TASK PROMPT
Word for word, retype the lines from the one containing "(19.79 s to 20.83 s)" to the last line of the data below, both ends included.

Stored data
--*--
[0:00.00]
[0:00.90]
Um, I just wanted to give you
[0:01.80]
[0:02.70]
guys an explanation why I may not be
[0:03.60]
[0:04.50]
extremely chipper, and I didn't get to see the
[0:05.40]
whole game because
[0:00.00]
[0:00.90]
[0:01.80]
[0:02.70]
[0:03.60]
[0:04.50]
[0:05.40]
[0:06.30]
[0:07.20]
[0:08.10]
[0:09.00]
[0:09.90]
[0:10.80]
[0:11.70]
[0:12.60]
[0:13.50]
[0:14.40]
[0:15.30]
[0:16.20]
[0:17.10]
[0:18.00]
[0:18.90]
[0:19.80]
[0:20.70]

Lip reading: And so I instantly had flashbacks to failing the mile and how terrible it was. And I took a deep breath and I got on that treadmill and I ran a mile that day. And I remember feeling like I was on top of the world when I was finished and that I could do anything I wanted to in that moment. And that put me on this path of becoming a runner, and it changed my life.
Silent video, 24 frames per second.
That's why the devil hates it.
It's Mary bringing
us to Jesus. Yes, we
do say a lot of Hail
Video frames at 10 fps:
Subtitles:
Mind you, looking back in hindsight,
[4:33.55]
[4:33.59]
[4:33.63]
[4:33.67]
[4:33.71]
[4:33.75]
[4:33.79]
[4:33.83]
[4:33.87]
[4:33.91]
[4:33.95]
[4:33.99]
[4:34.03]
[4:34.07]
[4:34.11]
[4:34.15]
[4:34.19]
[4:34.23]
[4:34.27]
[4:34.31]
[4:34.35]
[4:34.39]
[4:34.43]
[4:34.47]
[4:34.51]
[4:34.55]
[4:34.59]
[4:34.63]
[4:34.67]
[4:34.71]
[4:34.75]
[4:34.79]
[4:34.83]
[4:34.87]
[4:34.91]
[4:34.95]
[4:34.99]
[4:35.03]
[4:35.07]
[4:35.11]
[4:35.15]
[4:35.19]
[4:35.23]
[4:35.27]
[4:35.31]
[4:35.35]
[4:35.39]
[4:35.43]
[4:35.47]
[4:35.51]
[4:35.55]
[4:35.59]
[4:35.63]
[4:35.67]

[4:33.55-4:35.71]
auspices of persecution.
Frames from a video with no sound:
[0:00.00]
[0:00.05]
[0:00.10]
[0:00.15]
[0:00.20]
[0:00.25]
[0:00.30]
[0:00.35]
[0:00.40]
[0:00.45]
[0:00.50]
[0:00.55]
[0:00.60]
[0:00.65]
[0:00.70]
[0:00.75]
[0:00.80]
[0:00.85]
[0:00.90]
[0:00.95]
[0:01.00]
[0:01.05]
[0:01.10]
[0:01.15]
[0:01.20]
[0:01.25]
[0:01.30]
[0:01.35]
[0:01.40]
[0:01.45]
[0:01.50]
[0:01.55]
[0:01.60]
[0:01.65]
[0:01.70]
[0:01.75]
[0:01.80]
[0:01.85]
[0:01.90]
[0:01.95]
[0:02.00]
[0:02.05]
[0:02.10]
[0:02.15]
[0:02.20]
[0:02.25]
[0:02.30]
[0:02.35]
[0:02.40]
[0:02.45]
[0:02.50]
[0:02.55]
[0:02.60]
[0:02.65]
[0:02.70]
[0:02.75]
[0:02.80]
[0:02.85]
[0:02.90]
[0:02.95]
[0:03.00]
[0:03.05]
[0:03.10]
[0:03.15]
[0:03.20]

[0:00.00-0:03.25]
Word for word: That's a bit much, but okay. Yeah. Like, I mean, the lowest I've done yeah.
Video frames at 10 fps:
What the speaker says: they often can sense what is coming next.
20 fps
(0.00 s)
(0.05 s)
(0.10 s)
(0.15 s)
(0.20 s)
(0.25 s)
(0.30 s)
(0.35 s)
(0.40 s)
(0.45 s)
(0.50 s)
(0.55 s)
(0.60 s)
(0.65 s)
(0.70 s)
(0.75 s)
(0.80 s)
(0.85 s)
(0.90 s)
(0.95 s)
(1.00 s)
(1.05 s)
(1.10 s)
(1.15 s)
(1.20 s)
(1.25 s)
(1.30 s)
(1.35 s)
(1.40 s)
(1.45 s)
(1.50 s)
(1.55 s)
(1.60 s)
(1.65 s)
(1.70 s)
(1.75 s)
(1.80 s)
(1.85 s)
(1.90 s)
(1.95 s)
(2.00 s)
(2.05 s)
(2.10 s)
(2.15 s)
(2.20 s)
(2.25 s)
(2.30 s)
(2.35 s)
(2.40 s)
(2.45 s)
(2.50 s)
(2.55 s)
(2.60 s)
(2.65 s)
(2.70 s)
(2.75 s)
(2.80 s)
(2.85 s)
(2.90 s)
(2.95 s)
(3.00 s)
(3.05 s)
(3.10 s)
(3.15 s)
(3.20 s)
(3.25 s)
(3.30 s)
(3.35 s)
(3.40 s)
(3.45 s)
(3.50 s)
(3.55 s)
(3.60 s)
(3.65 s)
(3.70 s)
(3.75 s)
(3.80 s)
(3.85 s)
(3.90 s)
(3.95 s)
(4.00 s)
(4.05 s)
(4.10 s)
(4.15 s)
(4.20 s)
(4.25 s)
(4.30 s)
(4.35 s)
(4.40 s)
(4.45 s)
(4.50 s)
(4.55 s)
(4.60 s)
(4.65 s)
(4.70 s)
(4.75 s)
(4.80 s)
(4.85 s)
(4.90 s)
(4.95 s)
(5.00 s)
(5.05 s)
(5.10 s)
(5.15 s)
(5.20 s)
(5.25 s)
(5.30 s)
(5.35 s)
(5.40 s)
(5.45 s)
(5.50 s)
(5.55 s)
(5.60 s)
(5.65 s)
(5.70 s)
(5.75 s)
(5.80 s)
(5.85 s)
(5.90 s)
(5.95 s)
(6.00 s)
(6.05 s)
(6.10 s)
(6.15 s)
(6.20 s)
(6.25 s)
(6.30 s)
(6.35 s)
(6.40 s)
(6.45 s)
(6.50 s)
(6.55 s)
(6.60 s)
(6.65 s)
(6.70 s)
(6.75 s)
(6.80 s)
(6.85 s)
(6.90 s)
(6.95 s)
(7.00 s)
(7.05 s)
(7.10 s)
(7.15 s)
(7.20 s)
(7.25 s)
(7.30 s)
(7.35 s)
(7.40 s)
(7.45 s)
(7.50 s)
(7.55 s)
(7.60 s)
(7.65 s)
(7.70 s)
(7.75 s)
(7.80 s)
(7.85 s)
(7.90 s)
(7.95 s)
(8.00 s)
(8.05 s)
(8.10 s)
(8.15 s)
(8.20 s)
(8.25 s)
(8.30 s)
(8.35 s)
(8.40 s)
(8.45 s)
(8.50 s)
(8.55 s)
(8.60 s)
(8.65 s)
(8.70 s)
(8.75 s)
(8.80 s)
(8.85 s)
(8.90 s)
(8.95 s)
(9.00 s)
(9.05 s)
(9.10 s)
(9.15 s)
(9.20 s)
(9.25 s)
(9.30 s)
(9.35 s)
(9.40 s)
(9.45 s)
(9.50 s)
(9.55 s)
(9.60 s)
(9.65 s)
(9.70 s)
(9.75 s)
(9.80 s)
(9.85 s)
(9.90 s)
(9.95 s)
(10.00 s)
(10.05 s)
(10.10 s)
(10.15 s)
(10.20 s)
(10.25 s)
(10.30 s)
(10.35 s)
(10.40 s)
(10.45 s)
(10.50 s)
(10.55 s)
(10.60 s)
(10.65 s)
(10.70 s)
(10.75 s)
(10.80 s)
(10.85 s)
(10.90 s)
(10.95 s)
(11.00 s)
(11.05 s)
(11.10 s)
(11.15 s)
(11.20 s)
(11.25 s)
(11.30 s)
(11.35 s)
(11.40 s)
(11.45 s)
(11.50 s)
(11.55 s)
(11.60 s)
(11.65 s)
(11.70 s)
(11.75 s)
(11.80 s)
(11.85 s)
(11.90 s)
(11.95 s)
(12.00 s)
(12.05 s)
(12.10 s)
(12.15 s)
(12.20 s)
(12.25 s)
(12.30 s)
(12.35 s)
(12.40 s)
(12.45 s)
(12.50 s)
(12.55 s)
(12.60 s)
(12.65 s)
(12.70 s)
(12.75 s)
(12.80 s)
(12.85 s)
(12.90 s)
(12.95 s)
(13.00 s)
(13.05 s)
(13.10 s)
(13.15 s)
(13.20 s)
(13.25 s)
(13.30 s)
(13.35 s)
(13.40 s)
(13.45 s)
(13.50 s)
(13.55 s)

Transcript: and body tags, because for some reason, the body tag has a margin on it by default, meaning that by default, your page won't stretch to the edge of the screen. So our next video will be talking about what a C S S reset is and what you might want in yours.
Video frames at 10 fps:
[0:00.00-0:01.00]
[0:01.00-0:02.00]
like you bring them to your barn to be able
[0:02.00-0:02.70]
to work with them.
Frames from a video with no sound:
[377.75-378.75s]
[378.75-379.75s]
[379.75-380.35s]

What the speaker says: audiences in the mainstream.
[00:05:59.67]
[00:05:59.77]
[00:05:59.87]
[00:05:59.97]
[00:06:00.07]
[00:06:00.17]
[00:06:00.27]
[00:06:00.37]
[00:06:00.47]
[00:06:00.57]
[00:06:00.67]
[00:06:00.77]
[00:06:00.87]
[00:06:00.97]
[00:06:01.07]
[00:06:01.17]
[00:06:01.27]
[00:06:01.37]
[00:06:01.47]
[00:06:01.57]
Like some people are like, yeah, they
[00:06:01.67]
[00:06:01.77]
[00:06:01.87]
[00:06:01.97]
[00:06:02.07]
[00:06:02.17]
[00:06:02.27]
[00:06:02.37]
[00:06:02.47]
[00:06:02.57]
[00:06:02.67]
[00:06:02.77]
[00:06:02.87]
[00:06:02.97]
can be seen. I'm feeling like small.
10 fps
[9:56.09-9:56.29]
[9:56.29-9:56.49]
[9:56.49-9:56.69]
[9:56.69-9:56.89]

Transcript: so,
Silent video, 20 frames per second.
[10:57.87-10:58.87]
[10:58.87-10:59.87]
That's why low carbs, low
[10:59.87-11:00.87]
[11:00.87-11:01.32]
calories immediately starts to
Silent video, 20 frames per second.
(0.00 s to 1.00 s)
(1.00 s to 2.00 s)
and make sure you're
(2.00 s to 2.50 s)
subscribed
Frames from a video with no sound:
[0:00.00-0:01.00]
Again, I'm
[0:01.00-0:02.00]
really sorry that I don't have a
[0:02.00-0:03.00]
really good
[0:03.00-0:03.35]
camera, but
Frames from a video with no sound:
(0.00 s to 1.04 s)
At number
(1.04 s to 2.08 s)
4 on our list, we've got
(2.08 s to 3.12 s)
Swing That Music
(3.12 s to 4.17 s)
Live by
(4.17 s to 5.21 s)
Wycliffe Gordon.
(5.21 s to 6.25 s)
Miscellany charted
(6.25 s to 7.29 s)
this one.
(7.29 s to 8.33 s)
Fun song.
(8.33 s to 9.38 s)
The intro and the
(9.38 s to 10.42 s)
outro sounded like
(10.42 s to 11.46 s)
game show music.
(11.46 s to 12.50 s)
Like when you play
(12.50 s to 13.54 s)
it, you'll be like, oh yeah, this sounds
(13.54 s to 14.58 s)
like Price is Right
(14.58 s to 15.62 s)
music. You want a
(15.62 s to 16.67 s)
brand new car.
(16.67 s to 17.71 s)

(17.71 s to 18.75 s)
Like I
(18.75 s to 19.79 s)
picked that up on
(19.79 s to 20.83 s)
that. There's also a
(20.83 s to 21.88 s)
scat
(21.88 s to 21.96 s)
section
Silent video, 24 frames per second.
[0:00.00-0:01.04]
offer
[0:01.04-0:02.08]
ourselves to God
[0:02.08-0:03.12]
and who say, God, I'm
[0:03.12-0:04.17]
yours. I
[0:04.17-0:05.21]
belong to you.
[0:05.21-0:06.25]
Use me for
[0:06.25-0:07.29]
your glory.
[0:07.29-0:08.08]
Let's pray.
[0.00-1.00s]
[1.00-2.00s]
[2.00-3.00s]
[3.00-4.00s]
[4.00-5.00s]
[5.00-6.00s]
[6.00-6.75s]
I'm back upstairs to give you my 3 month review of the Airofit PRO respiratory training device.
--*--
OUTPUT BELOW
(19.79 s to 20.83 s)
that. There's also a
(20.83 s to 21.88 s)
scat
(21.88 s to 21.96 s)
section
Silent video, 24 frames per second.
[0:00.00-0:01.04]
offer
[0:01.04-0:02.08]
ourselves to God
[0:02.08-0:03.12]
and who say, God, I'm
[0:03.12-0:04.17]
yours. I
[0:04.17-0:05.21]
belong to you.
[0:05.21-0:06.25]
Use me for
[0:06.25-0:07.29]
your glory.
[0:07.29-0:08.08]
Let's pray.
[0.00-1.00s]
[1.00-2.00s]
[2.00-3.00s]
[3.00-4.00s]
[4.00-5.00s]
[5.00-6.00s]
[6.00-6.75s]
I'm back upstairs to give you my 3 month review of the Airofit PRO respiratory training device.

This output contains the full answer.